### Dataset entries
==================================================

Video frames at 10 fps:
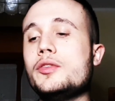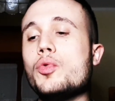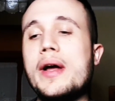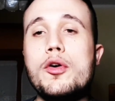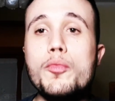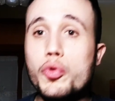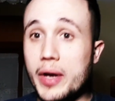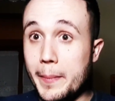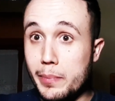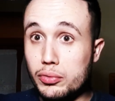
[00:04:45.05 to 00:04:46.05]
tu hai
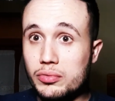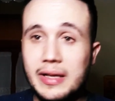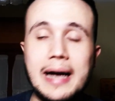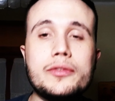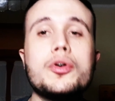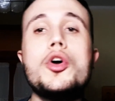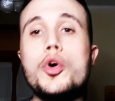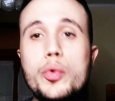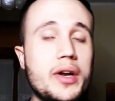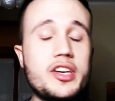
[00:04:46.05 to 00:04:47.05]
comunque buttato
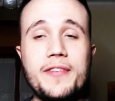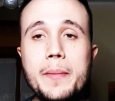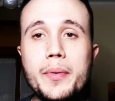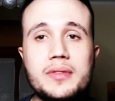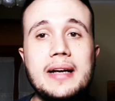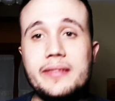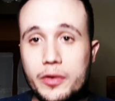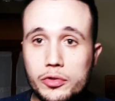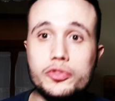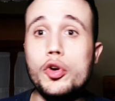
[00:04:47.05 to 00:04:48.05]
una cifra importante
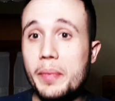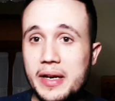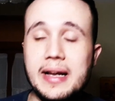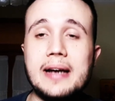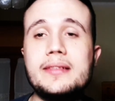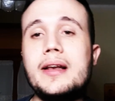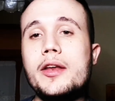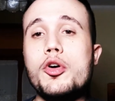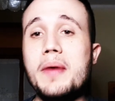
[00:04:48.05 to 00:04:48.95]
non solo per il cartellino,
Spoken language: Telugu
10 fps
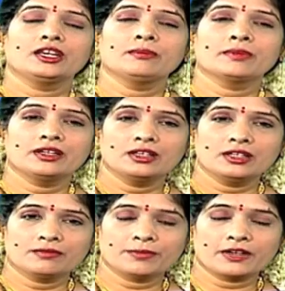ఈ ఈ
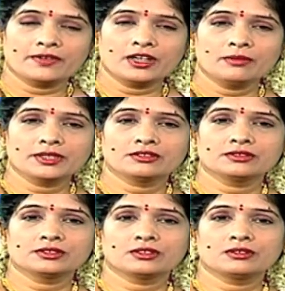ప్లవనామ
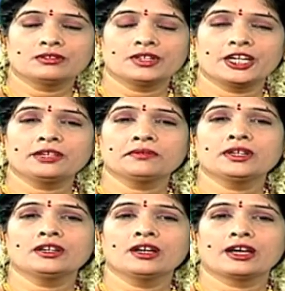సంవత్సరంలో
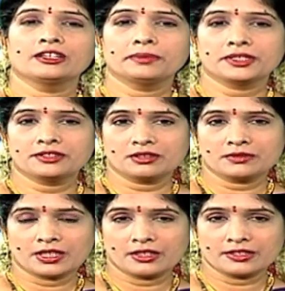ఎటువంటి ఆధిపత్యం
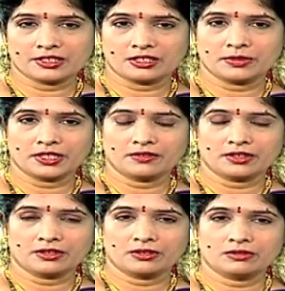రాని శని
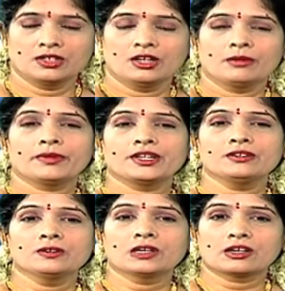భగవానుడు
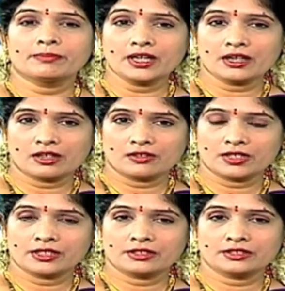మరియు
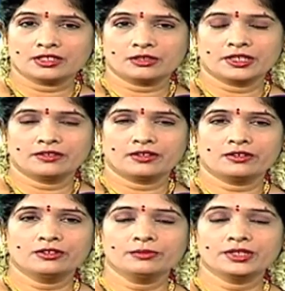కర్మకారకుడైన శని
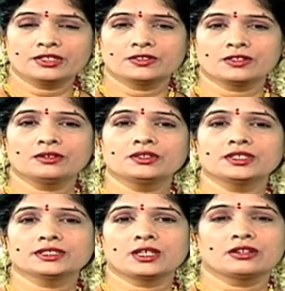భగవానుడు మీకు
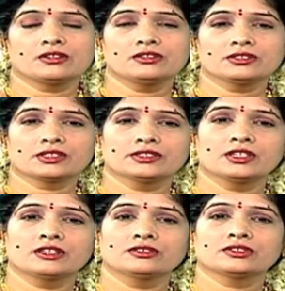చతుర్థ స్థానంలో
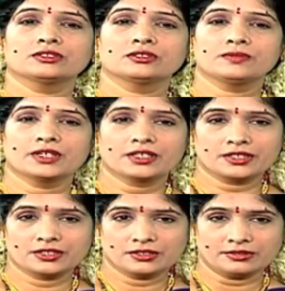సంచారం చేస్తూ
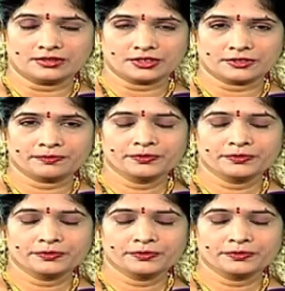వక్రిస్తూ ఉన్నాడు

==================================================

### WHAT TO WORK ON
Transcribe every entry exactly. Leave out the pictures.

### PROBLEM SOLUTION
Video frames at 10 fps:
[00:04:45.05 to 00:04:46.05]
tu hai
[00:04:46.05 to 00:04:47.05]
comunque buttato
[00:04:47.05 to 00:04:48.05]
una cifra importante
[00:04:48.05 to 00:04:48.95]
non solo per il cartellino,
Spoken language: Telugu
10 fps
ఈ ఈ
ప్లవనామ
సంవత్సరంలో
ఎటువంటి ఆధిపత్యం
రాని శని
భగవానుడు
మరియు
కర్మకారకుడైన శని
భగవానుడు మీకు
చతుర్థ స్థానంలో
సంచారం చేస్తూ
వక్రిస్తూ ఉన్నాడు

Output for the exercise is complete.